Oleh : Lilieh Solihah (Revowriter)
Baru-baru ini tersiar kabar bahwa ketua umum Partai Solidaritas Indonesia (PSI) Grace Natalie, membeberkan tiga misi partainya, jika diberi amanat oleh rakyat untuk duduk di Parlemen. Salah satunya yaitu mencegah diskriminasi dengan tidak akan pernah mendukung perda injil atau perda syariah diterapkan di Indonesia. Padahal, sampai saat ini perda syariah masih diterapkan di Aceh, meskipun perda ini masih menimbulkan berbagai kontroversi dari berbagai pihak. Walaupun secara syariah, islam itu sudah menjadi aturan yang seharusnya diterapkan di negeri ini.
Di lain pihak, Mahkamah Konstitusi Mahfud MDRA HANI menilai, hukum syariah dan sejenisnya merupakan hukum perdata yang tak perlu dirancang menjadi peraturan daerah atau perda syariah. Beliau mengatakan bahwa upaya perancangan itu hanya akan sia-sia. Sebelumnya PPMI (Persatuan Pekerja Muslim Indonesia) melaporkan Grace Natalie atas dasar penistaan agama karena tidak mendukung perda yang berlandaskan agama seperti perda syariah dan perda injil.
Sungguh, sistem demokrasi kapitalis yang menjauhkan agama dari kehidupan dan umat islam di negara manapun tidak ada yang menggunakan hukum Allah, yakni hukum Islam secara mutlak dan sepenuhnya dalam peraturan kenegaraannya. Kita hari ini dihadapkan pada dua sistem, yaitu sistem demokrasi dan sistem diktator. Keduanya bukan dari Islam, tetapi harus dihadapi. Bukan memilih antara yang ideal atau tidak, tetapi memilih sistem yang lebih memungkinkan dan yang lebih dekat dengan kemaslahatan umat Islam.
Demokrasi adalah produk Yunani yang berasal dari kata kerja demos, artinya rakyat dan cratos adalah kekuatan/kekuasaan. Secara istilah, demokrasi berarti kekuasaan dan kedaulatan di tangan rakyat. Asas demokrasi menjadikan rakyat sebagai pemegang kekuasaan, maksudnya antitesis kekuasaan di tangan perorangan (diktator), dan sistem ini menghalalkan segala cara demi mencapai tujuan tertentu serta memakai asas manfaat.
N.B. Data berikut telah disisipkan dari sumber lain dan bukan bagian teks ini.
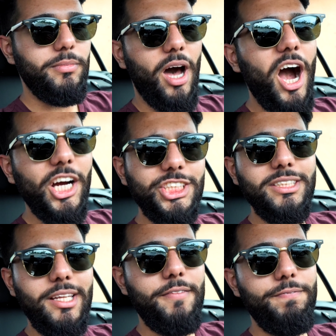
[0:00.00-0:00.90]
the
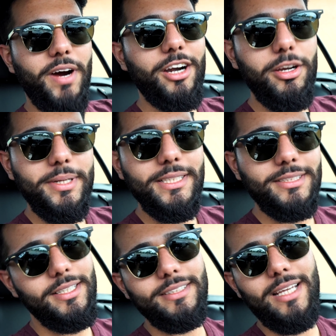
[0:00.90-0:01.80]
auction
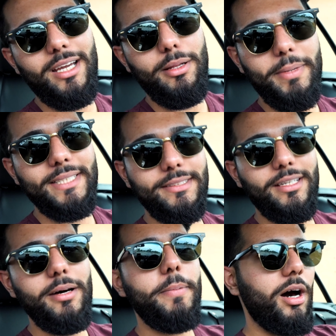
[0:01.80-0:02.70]
environment is kind of messed
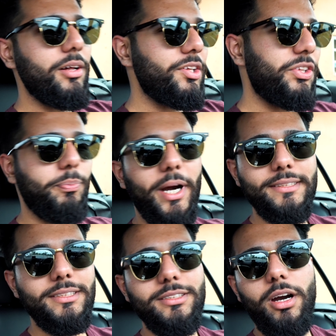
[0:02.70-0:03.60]
up. All these
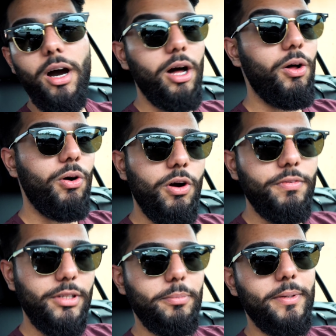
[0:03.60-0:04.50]
prices are all
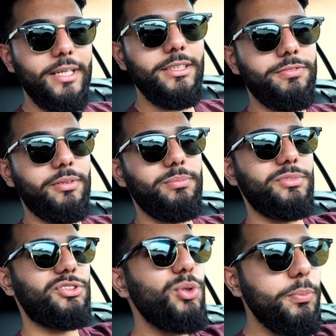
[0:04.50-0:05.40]
over the place, from
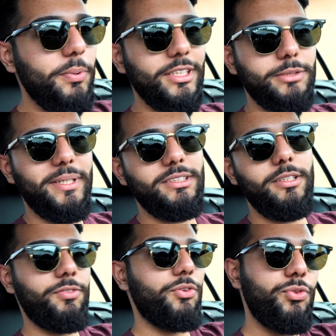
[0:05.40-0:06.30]
super
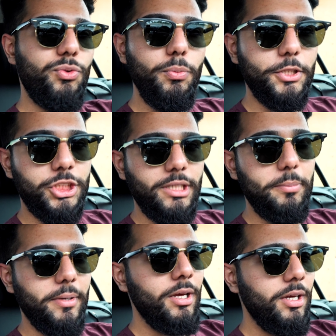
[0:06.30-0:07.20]
expensive to super
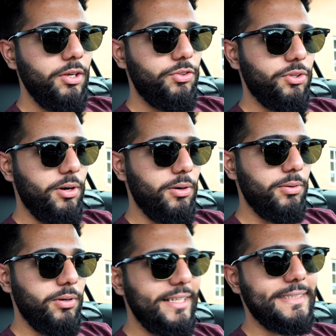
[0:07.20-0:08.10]
cheap,
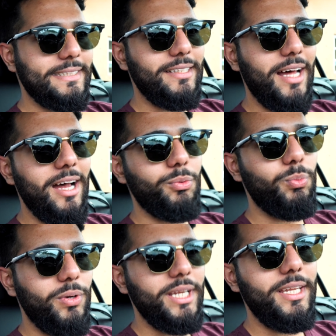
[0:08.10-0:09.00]
so it's not
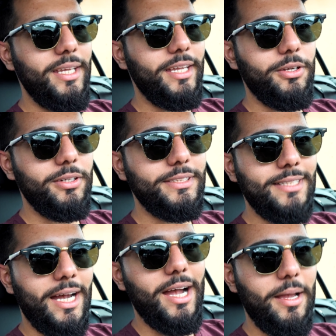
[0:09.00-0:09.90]
really a good
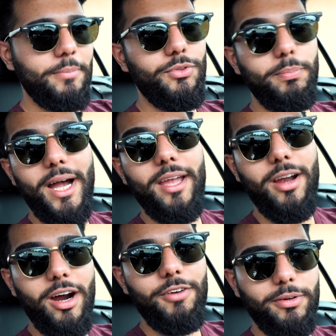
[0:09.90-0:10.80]
time to buy a
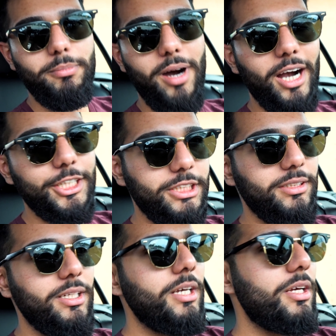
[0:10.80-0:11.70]
car from
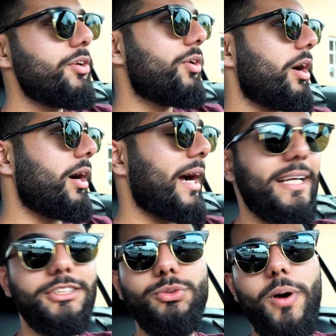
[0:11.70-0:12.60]
auction.
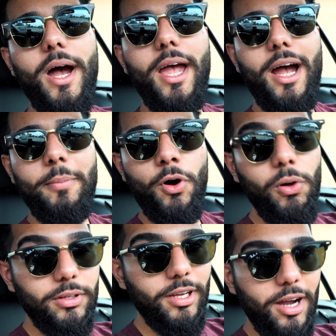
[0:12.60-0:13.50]
Hence why I'm
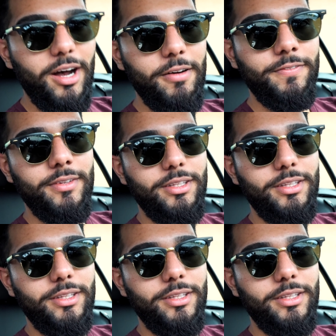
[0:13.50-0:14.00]
holding off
Lain halnya dengan islam, Islam memandang bahwa pengaturan hidup manusia ada yang mengatur, yakni Sang Khalik, Allah Subhanahu Wata'ala. Kita harus tunduk dan patuh terhadap aturan-Nya yang tidak berubah dari dulu hingga sekarang, yaitu Alqur'an dan As Sunnah. Dan akidah adalah asas tempat masyarakat berpijak. Dalam Islam, peraturan dilaksanakan oleh setiap individu mukmin dengan dorongan taqwallah yang tumbuh dalam jiwanya. Teknik pelaksanaannya dilaksanakan oleh negara yang dapat dirasakan oleh jamaah dan menjalankan amar ma'ruf nahi munkar serta diterapkannya peraturan dengan kekuatan negara. Dalam hal ini, negara bertanggungjawab terhadap urusan jamaah.
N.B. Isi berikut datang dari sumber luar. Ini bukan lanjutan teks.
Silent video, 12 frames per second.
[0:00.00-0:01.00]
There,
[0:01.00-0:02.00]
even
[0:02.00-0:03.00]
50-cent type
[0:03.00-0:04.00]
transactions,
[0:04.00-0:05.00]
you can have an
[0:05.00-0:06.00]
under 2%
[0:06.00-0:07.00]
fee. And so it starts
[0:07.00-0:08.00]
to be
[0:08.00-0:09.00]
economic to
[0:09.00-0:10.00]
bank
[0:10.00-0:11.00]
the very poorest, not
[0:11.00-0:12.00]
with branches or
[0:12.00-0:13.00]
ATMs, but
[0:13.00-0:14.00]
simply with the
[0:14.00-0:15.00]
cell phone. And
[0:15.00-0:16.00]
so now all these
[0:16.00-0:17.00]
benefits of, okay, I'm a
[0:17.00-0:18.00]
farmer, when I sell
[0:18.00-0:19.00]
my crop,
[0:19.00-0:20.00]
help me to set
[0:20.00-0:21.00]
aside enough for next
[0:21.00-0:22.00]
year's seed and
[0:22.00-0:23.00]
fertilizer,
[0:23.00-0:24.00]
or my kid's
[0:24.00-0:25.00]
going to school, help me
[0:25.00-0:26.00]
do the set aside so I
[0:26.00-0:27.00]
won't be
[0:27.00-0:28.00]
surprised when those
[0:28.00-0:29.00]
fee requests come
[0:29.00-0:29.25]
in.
Dari sini, dapat dipahami seandainya seluruh manusia itu muslim sedangkan yang dibawanya adat kapitalisme demokrasi, maka masyarakat menjadi masyarakat yang tidak Islami, sekalipun mayoritas penduduknya adalah orang-orang Islam. Masyarakat islam akan terbentuk jika manusia memiliki pemikiran, perasaan dan peraturan yang sama, yaitu islam.